Highlighting this week’s Woman in Tech: Meet Luana Lopes Lara, co-founder of Kalshi - the first federally regulated prediction market in the United States.
Born and raised in Brazil, Lara spent her early years in the world of ballet. She trained at the Bolshoi Ballet School before deciding to pursue a different kind of discipline: mathematics. That decision took her all the way to MIT, where she earned degrees in Computer Science and Mathematics.
She built a career in quantitative finance and research, working as a trader at Citadel Securities and Five Rings Capital, a software engineer at Bridgewater Associates, and a researcher at MIT’s CSAIL and Brain & Cognitive Science labs.
In 2019, she co-founded Kalshi, a platform where people can legally trade on real-world events (like inflation, interest rates, hurricanes, or elections) - making this idea legal required years of regulatory battles.
Luana helped lead Kalshi through a long review with the US Commodity Futures Trading Commission, eventually securing a federal license no startup had ever received.
Not everyone loves the idea. Some critics see prediction markets as too close to gambling, and several state regulators are still challenging how far platforms like Kalshi should go.
But the impact is undeniable: Kalshi has raised over $400M, hit a $2B valuation, and created a new way for people and institutions to hedge uncertainty.
From ballet in Brazil to building a new financial category — Lara’s path is anything but ordinary.
AI Around The World
In Italy, archaeologists at Pompeii are testing a new robot that uses AI to help rebuild ancient frescoes (wall paintings that were shattered by the eruption and later by WWII bombing). The system scans thousands of fragments, matches colours and patterns like a giant jigsaw puzzle, and uses precision robotic hands to fit them together.

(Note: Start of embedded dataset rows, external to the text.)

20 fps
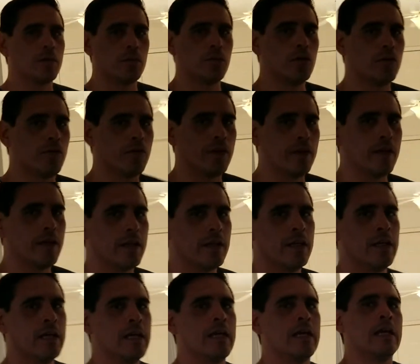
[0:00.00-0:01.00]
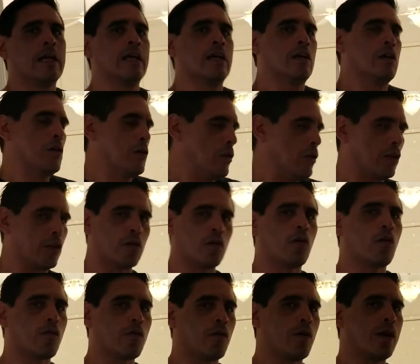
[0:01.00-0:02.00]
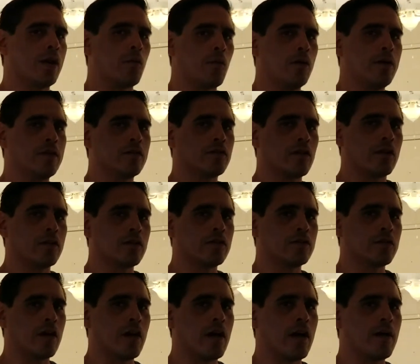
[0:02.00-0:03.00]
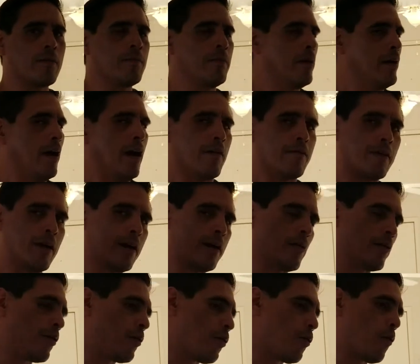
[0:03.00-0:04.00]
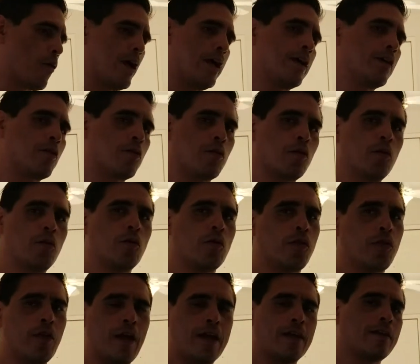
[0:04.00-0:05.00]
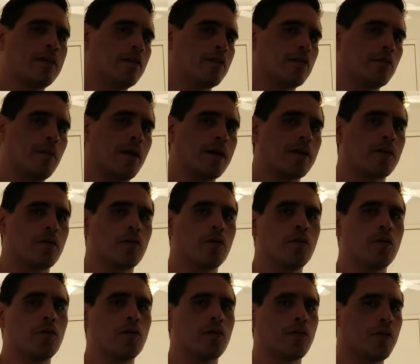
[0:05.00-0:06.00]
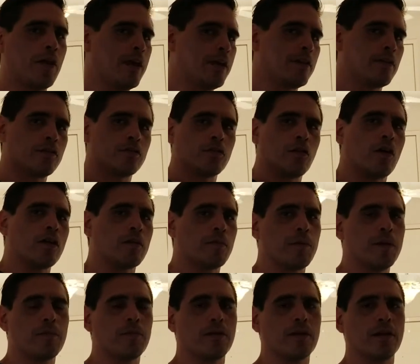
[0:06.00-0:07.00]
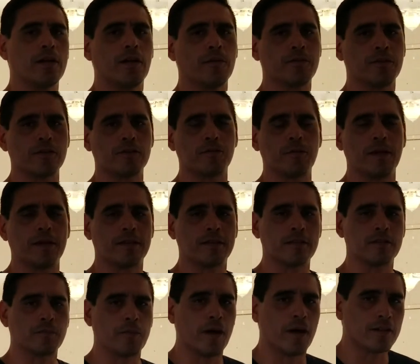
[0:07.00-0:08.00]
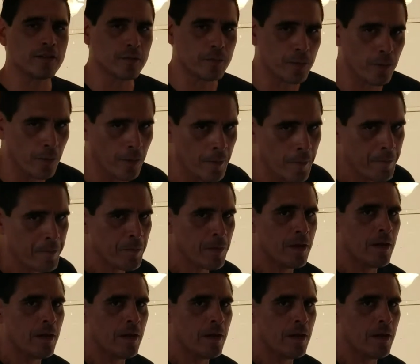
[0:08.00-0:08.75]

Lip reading: move in. A little over 8 weeks on the job. I've got a great crew. Thank you to my crew. Thank you to all the people that helped us make this possible.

In the US, a new study from streaming service Deezer found that 97% of listeners couldn’t correctly identify all AI songs in a test. The surge of AI-made music has left most listeners uneasy, with nearly 80% calling for clear labeling as tens of thousands of AI tracks are uploaded to platforms each day.
In China, Baidu (often called “China’s Google”) is becoming a key maker of AI chips. Baidu’s chip unit, Kunlunxin, is launching a new line of AI chips and already landing major orders, positioning it to fill China’s growing chip shortage. Analysts say demand is so strong that Baidu’s chip sales could jump sixfold by 2026.